The persistent cache is a cache that aims to store regularly-accessed data in-memory between requests, so that it does not actually need to be loaded from the database or re-calculated on each page load. This cache removes about 30% of the page load time, but most importantly, takes load away from the database, allowing the database to become less of a limiting factor in high throughput situations.

The cache is implemented to work with either:
  • APC (or another opcode cache mentioned in the intro paragraph), which provides in-memory storage features as well as an opcode cache and is associated with core PHP development (hence why we recommend it as the opcode cache to use)
  • memcache ('memcache' is the PHP extension for the 'memcached' server), which provides a heavyweight solution to memory sharing – it is not recommended that this be used, as it requires additional configuration and PHP memcached support (by the mainstream extension) is limited, leading ocPortal to not be able to make use of its advantage over eAccelerator (a network of memory servers)
  • disk cache – whilst this does increase disk usage, it still provides a performance boost over not having a persistent cache. Don't use the disk cache is a production situation as it is not designed to work on busy servers (file access conflicts)

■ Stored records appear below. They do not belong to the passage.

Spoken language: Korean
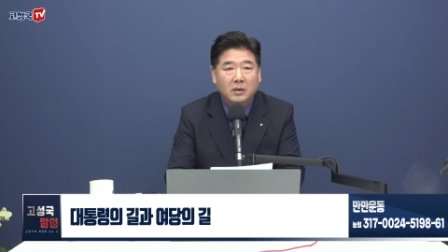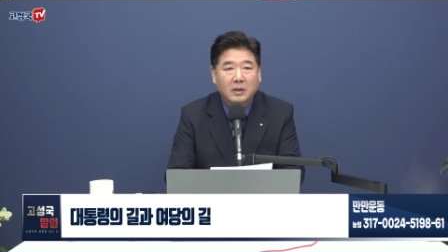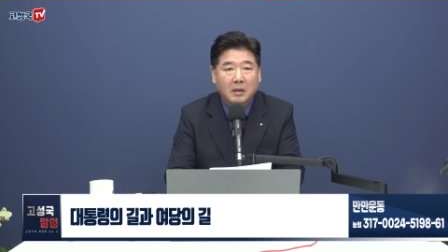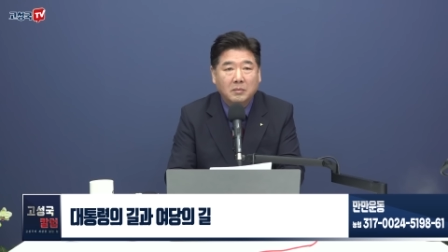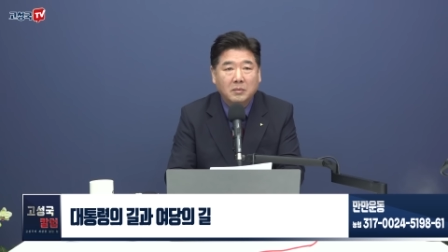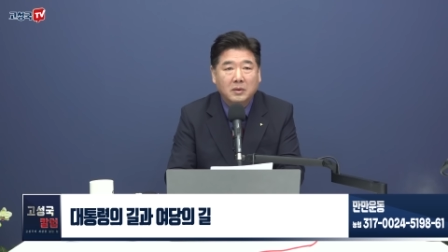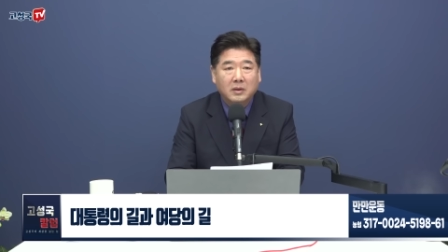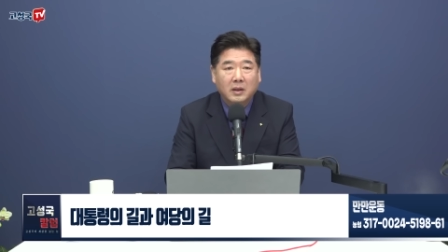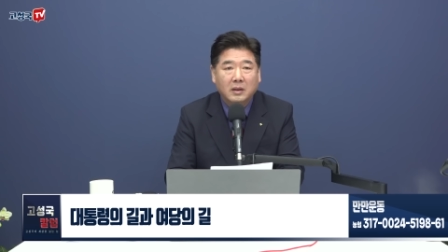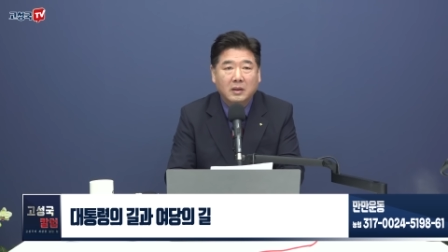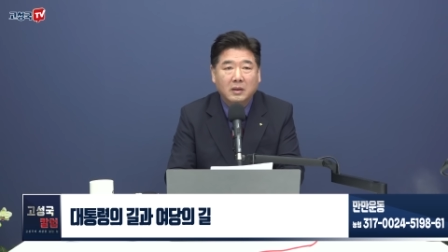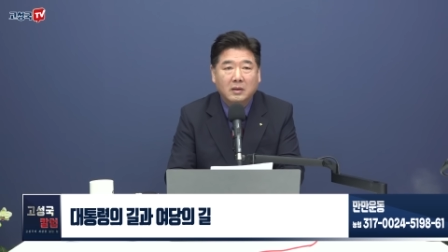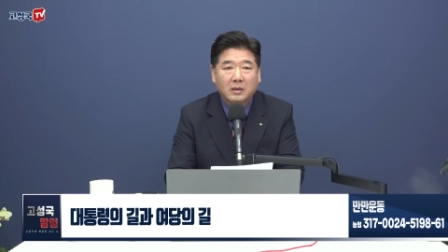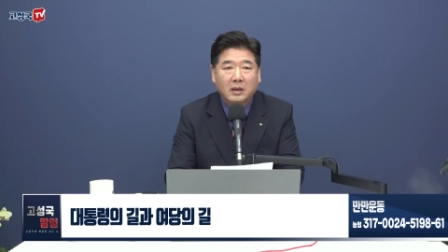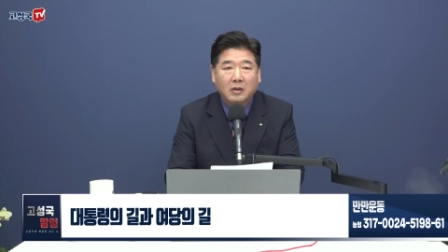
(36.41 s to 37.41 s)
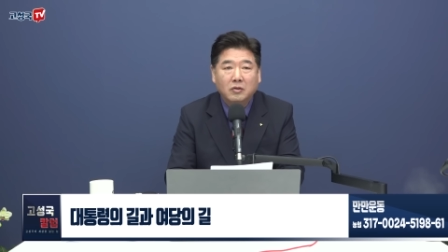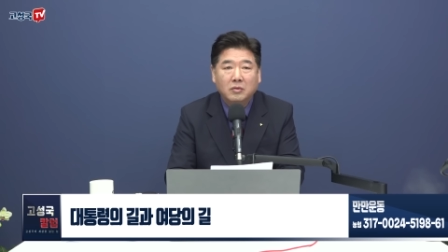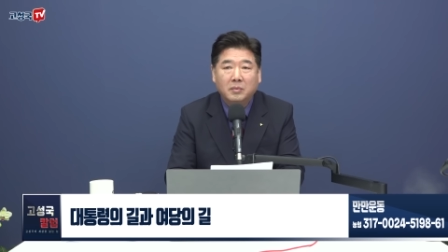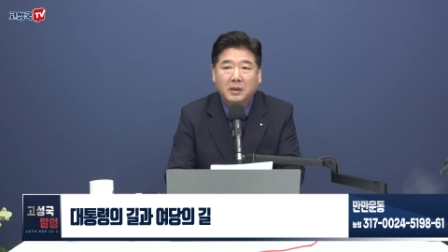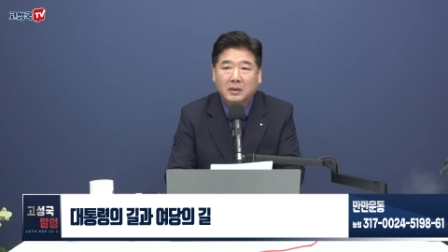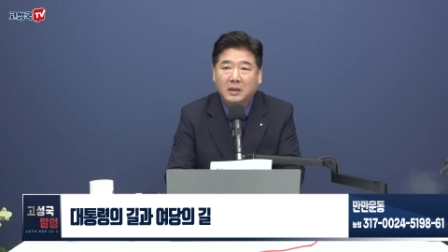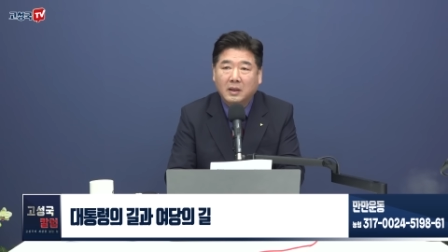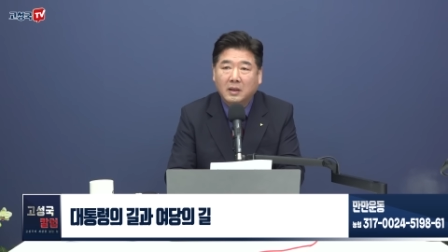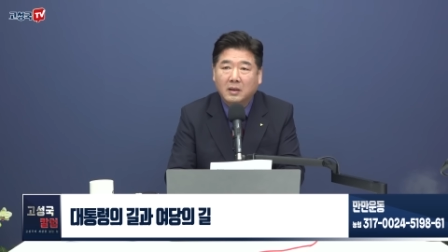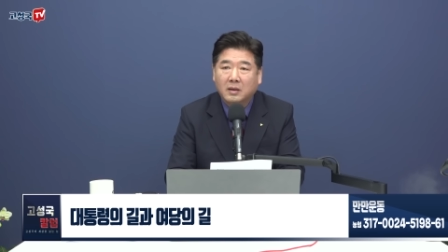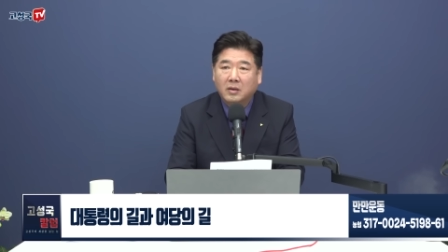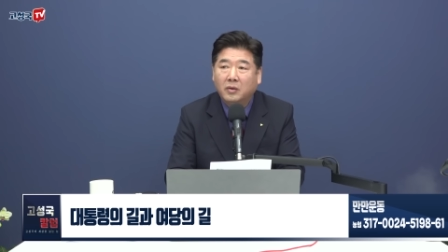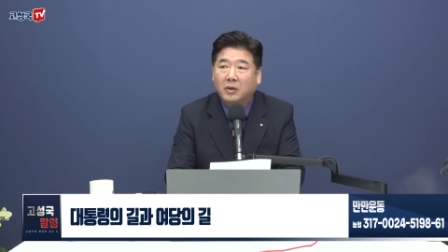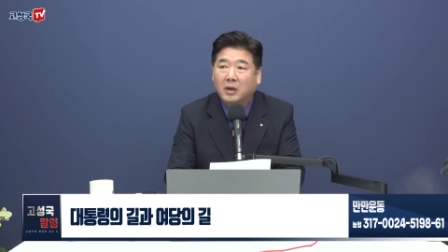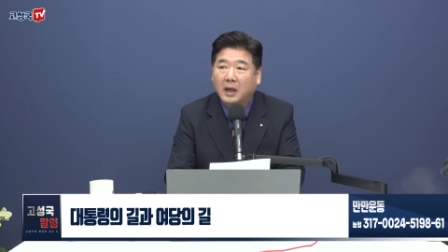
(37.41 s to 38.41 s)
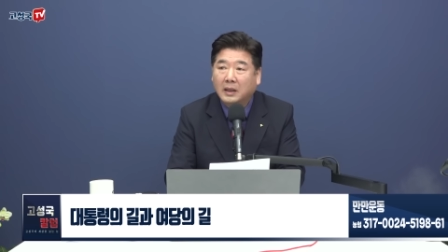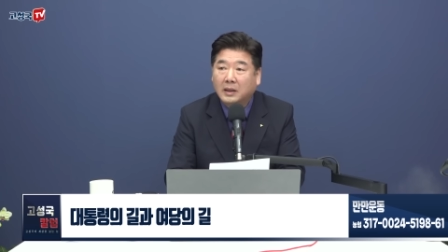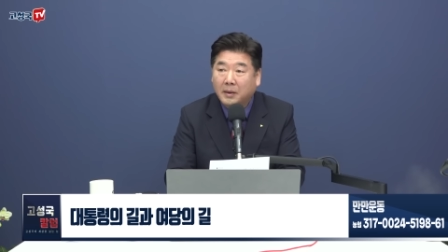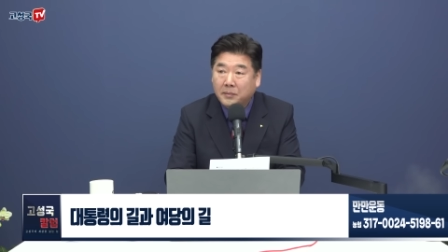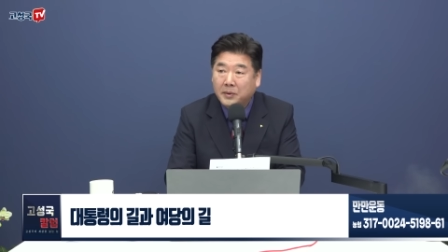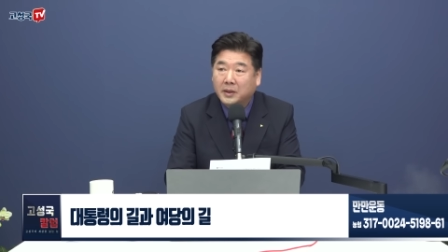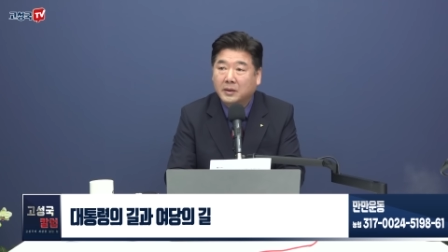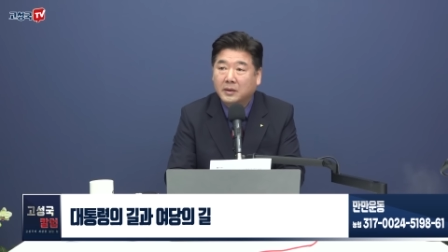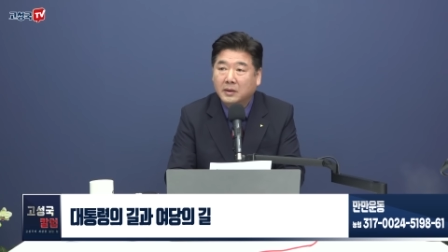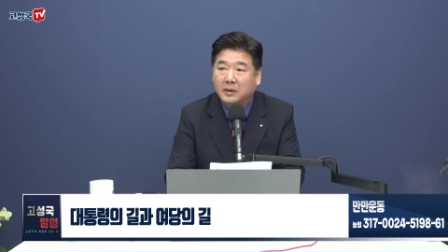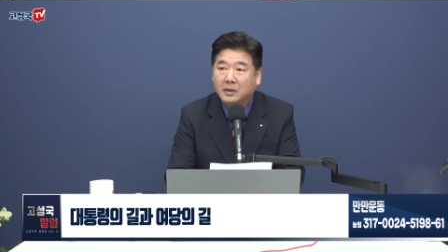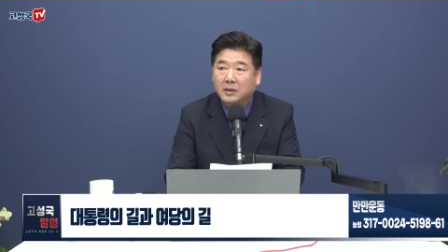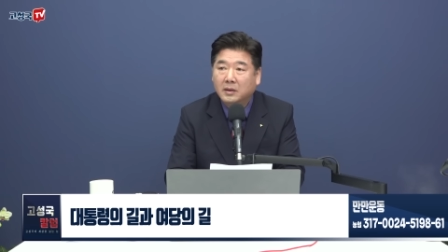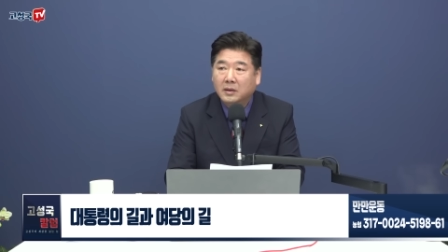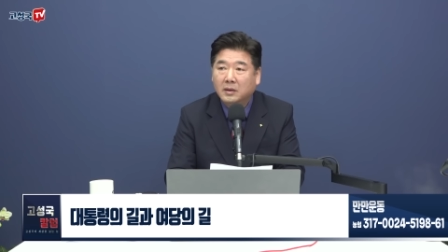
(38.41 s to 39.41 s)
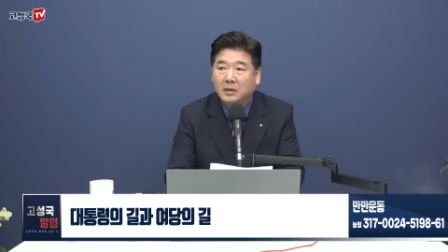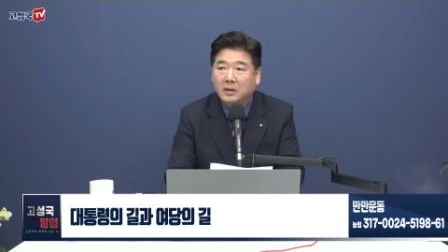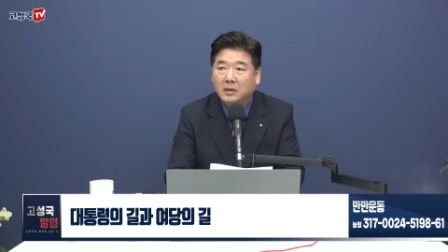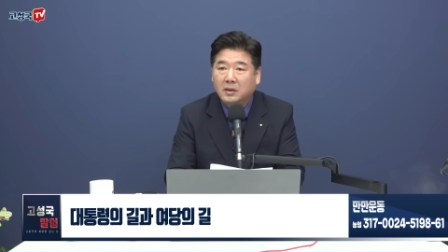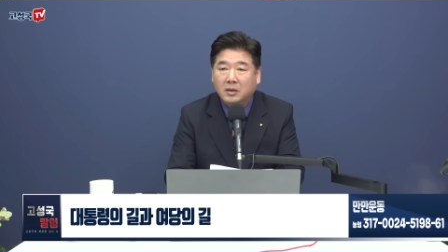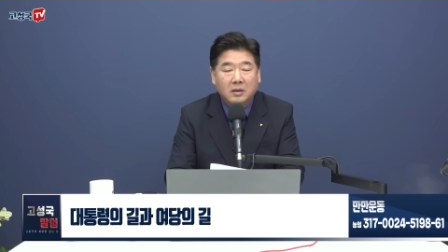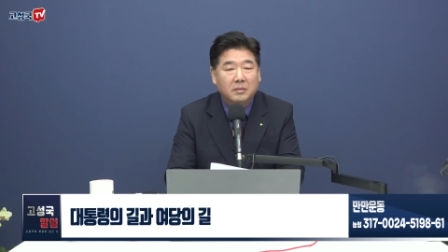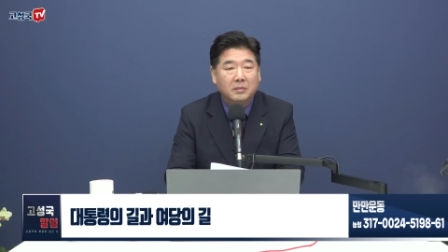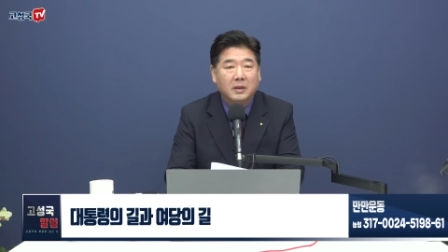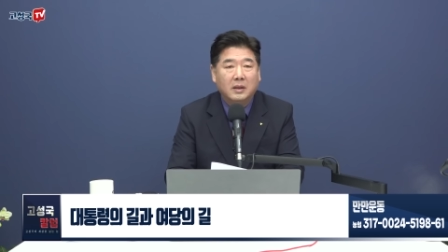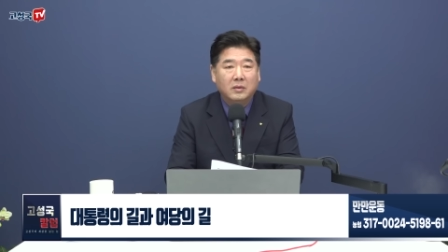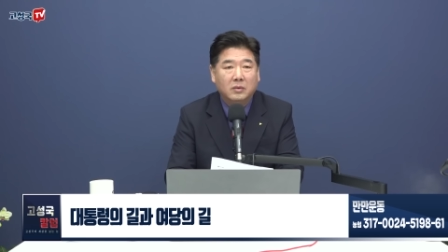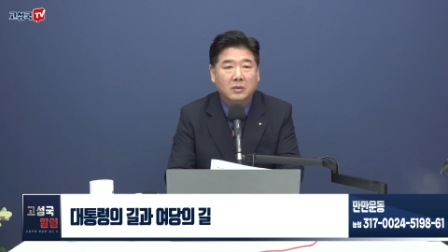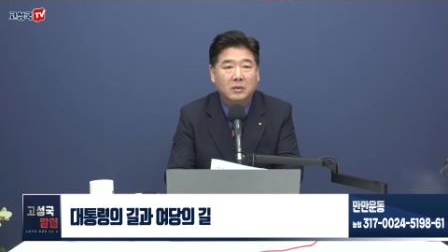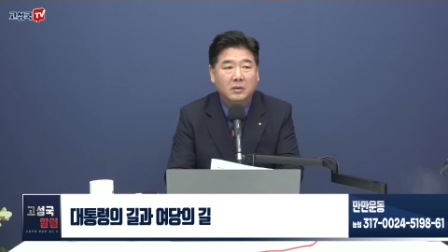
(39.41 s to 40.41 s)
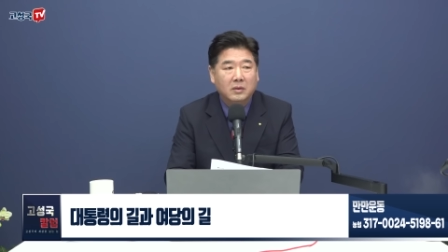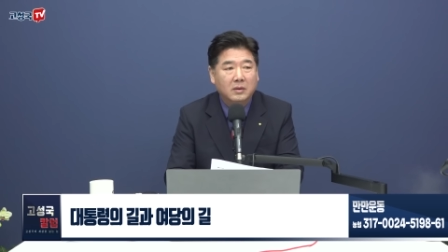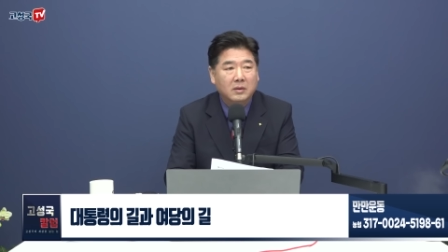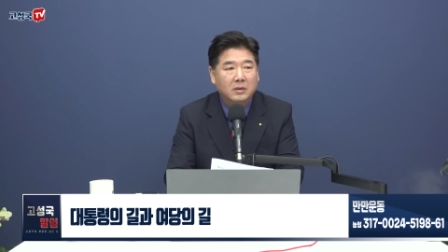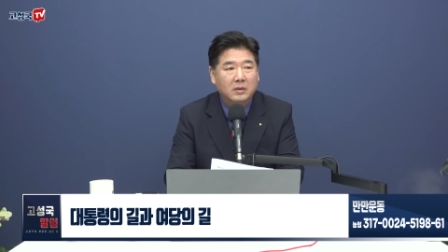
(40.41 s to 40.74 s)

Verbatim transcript: 잘못된 길을 한두 발짝 걸어갔다면 지금이라도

ocPortal will not use a persistent cache by default (except in v6.0.0) but it may be enable from the installation options editor.

ocPortal does not cache processed content in memory that has no special featured status, as this would only trade reliance on CPU for reliance on memory in a non-productive fashion.

Aggressive cacheing for bots

If you want to serve cached pages to bots, put a line like this into your info.php file:

Code

$SITE_INFO['fast_spider_cache']='3';
All user agents identified as bots or spiders, or listed in the text/bots.txt file, will be served out of a cache. HTTP cacheing is also properly implemented.
The cache lifetime in this example would be 3 hours, but you can change it to whatever you require.
The cache files are saved under the persistent_cache directory.

If you want any Guest user to be cached like this, set:

Code

$SITE_INFO['any_guest_cached_too']='1';

'keep_' parameters

This is not recommended, but if you really need to squeeze performance, you can disable the 'keep_' parameters:

Code

$SITE_INFO['no_keep_params']='1'; // Disable 'keep_' parameters, which can lead to a small performance improvement as URLs can be compiled directly into the template cache

Disk activity

If you have a hard disk that is slow, for whatever reason, you can put these settings into info.php to reduce access significantly:

Code

/* The best ones, can also be enabled via the config_editor.php interface */
$SITE_INFO['disable_smart_decaching']='1'; // Don't check file times to check caches aren't stale
$SITE_INFO['no_disk_sanity_checks']='1'; // Assume that there are no missing language directories, or other configured directories; things may crash horribly if they are missing and this is enabled
$SITE_INFO['hardcode_common_module_zones']='1'; // Don't search for common modules, assume they are in default positions
$SITE_INFO['prefer_direct_code_call']='1'; // Assume a good opcode cache is present, so load up full code files via this rather than trying to save RAM by loading up small parts of files on occasion

/* Very minor ones */
$SITE_INFO['charset']='utf-8'; // To avoid having to do lookup of character set via a preload of the language file
$SITE_INFO['known_suexec']='1'; // To assume .htaccess is writable for implementing security blocks, so don't check
$SITE_INFO['dev_mode']='0'; // Don't check for debug mode by looking for traces of git/subversion
$SITE_INFO['no_extra_logs']='1'; // Don't allow extra permission/query logs
$SITE_INFO['no_extra_bots']='1'; // Don't read in extra bot signatures from disk
$SITE_INFO['no_extra_closed_file']='1'; // Don't support reading closed.html for closing down the site
$SITE_INFO['no_installer_checks']='1'; // Don't check the installer is not there
$SITE_INFO['assume_full_mobile_support']='1'; // Don't check the theme supports mobile devices (via loading theme.ini), assume it always does
$SITE_INFO['no_extra_mobiles']='1'; // Don't read in extra mobile device signatures from disk
$SITE_INFO['old_mysql']='0'; // We don't support old MySQL versions, don't check for a file called old_mysql to confirm this
They all have effects, so be careful! There are reasons these settings aren't the defaults.

Server

A faster and more dedicated server will make ocPortal run faster. This may seem obvious, but in the efforts of optimisation, is easily forgotten.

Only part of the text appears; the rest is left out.